Deep Learning
=============

Assignment 4
------------

Previously in `2_fullyconnected.ipynb` and `3_regularization.ipynb`, we trained fully connected networks to classify [notMNIST](http://yaroslavvb.blogspot.com/2011/09/notmnist-dataset.html) characters.

The goal of this assignment is make the neural network convolutional.

In [0]:
# These are all the modules we'll be using later.

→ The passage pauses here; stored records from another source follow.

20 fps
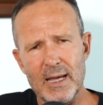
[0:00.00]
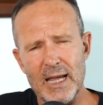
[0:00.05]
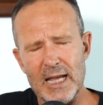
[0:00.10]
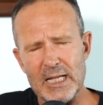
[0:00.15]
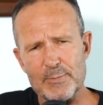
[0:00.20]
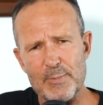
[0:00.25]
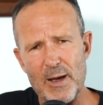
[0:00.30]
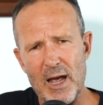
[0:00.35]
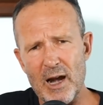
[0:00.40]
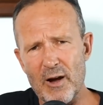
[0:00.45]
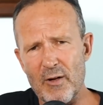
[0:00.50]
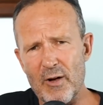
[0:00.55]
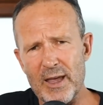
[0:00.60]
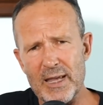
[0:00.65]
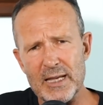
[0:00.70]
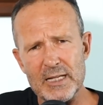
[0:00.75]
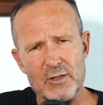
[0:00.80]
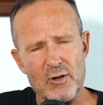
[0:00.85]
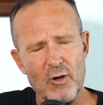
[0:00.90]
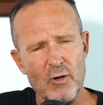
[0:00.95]
Hasbara
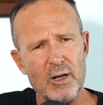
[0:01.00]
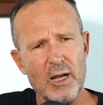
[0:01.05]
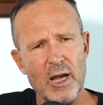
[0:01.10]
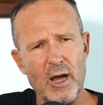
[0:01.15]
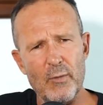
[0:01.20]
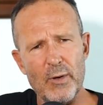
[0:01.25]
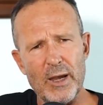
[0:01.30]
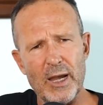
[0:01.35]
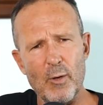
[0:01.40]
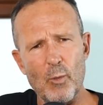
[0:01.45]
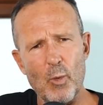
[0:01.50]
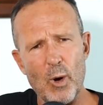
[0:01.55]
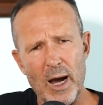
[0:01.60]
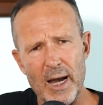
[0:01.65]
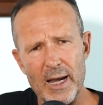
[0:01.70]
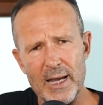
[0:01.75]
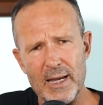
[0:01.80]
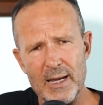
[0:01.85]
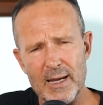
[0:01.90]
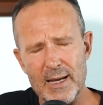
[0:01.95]
is not going
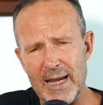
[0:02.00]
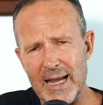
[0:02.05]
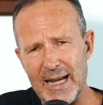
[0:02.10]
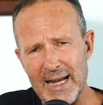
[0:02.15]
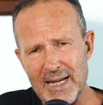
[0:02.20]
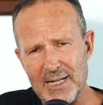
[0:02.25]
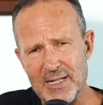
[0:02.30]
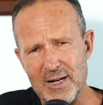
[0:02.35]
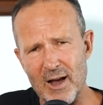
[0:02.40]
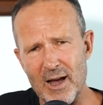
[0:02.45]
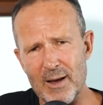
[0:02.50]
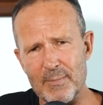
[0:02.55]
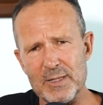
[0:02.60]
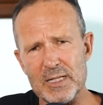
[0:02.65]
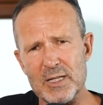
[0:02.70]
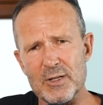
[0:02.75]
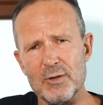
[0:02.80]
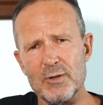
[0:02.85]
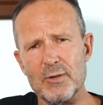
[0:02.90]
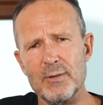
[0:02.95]
away anytime
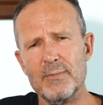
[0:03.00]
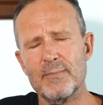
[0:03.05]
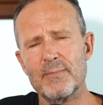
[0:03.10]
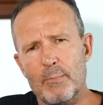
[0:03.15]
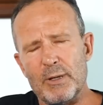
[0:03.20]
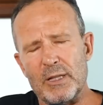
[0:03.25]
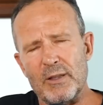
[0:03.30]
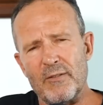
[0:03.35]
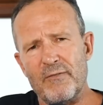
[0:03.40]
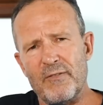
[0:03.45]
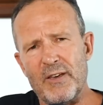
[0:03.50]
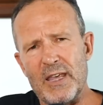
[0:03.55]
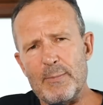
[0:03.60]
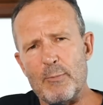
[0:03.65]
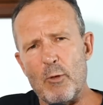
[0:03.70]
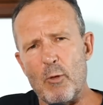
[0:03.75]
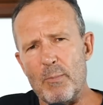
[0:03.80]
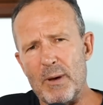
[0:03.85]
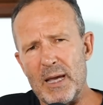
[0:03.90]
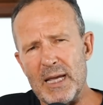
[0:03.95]
soon, but the
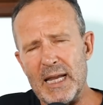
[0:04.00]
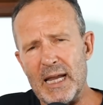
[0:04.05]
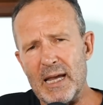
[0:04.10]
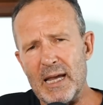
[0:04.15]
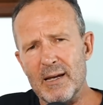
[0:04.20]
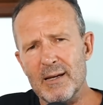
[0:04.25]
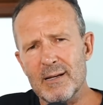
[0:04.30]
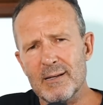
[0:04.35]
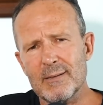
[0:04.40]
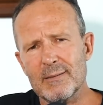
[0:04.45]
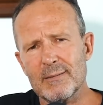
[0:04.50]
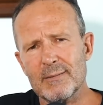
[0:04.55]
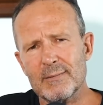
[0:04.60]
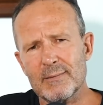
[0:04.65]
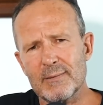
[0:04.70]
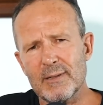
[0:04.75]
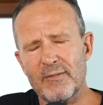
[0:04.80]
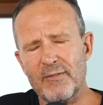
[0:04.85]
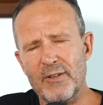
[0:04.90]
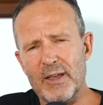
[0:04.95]
feeble media
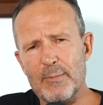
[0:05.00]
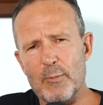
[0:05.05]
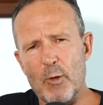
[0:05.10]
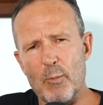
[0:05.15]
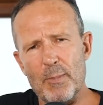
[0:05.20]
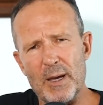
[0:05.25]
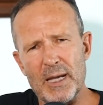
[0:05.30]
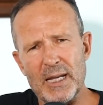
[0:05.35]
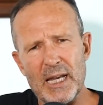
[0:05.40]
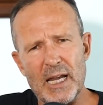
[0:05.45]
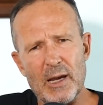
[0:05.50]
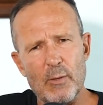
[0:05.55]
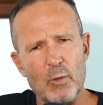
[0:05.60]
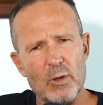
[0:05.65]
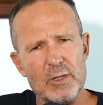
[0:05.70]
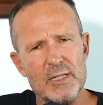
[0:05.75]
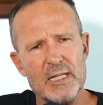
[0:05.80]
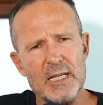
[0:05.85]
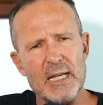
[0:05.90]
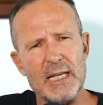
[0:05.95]
will
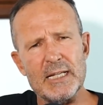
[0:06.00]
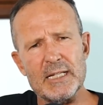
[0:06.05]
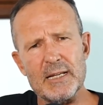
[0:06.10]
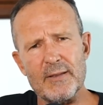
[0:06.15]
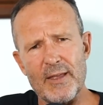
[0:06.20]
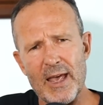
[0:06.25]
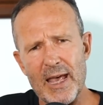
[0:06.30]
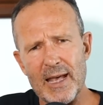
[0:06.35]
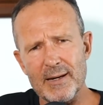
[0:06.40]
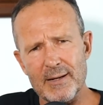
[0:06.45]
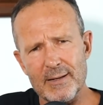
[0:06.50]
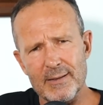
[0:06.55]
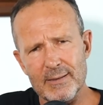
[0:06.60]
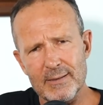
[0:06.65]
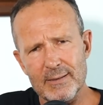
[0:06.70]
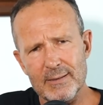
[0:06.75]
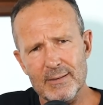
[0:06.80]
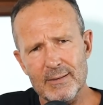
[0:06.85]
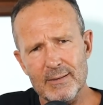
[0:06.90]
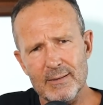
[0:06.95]
see to that.
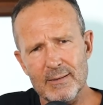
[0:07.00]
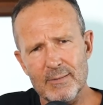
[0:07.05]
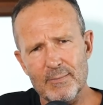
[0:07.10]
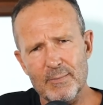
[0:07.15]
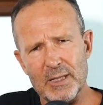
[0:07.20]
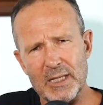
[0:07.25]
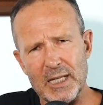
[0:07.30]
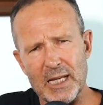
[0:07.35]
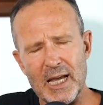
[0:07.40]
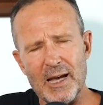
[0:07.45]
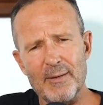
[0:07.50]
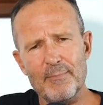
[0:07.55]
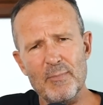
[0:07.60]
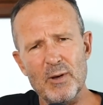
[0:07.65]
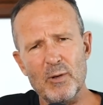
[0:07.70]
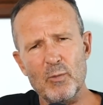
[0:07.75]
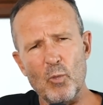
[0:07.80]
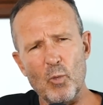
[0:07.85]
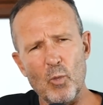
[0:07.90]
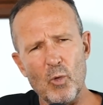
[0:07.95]
But the
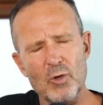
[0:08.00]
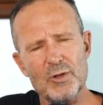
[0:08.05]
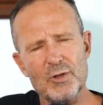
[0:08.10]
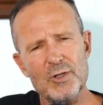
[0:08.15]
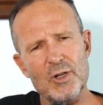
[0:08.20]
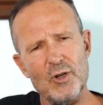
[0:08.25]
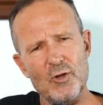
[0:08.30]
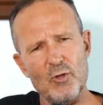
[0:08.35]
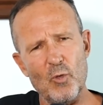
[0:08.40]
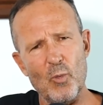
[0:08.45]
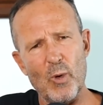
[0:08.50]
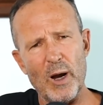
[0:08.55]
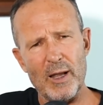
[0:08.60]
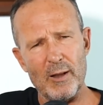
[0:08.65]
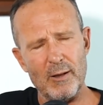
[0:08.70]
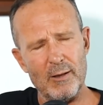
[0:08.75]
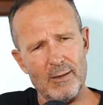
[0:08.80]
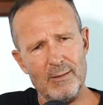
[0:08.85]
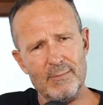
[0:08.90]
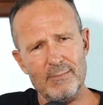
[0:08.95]
government would do
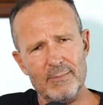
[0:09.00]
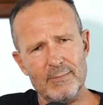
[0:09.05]
well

Make sure you can import them
# before proceeding further.
from __future__ import print_function
import numpy as np
import tensorflow as tf
from six.moves import cPickle as pickle
from six.moves import range

## Check whether GPU is available

In [0]:
from tensorflow.python.client import device_lib

device_lib.list_local_devices()

[name: "/device:CPU:0"
 device_type: "CPU"
 memory_limit: 268435456
 locality {
 }
 incarnation: 6548502576229029977, name: "/device:GPU:0"
 device_type: "GPU"
 memory_limit: 11288962663
 locality {
   bus_id: 1
   links {
   }
 }
 incarnation: 16407767318875256520
 physical_device_desc: "device: 0, name: Tesla K80, pci bus id: 0000:00:04.0, compute capability: 3.7"]

In [0]:
pickle_file = 'notMNIST.pickle'

with open(pickle_file, 'rb') as f:
  save = pickle.load(f)
  train_dataset = save['train_dataset']
  train_labels = save['train_labels']
  valid_dataset = save['valid_dataset']
  valid_labels = save['valid_labels']
  test_dataset = save['test_dataset']
  test_labels = save['test_labels']
  del save  # hint to help gc free up memory
  print('Training set', train_dataset.shape, train_labels.shape)
  print('Validation set', valid_dataset.shape, valid_labels.shape)
  print('Test set', test_dataset.shape, test_labels.shape)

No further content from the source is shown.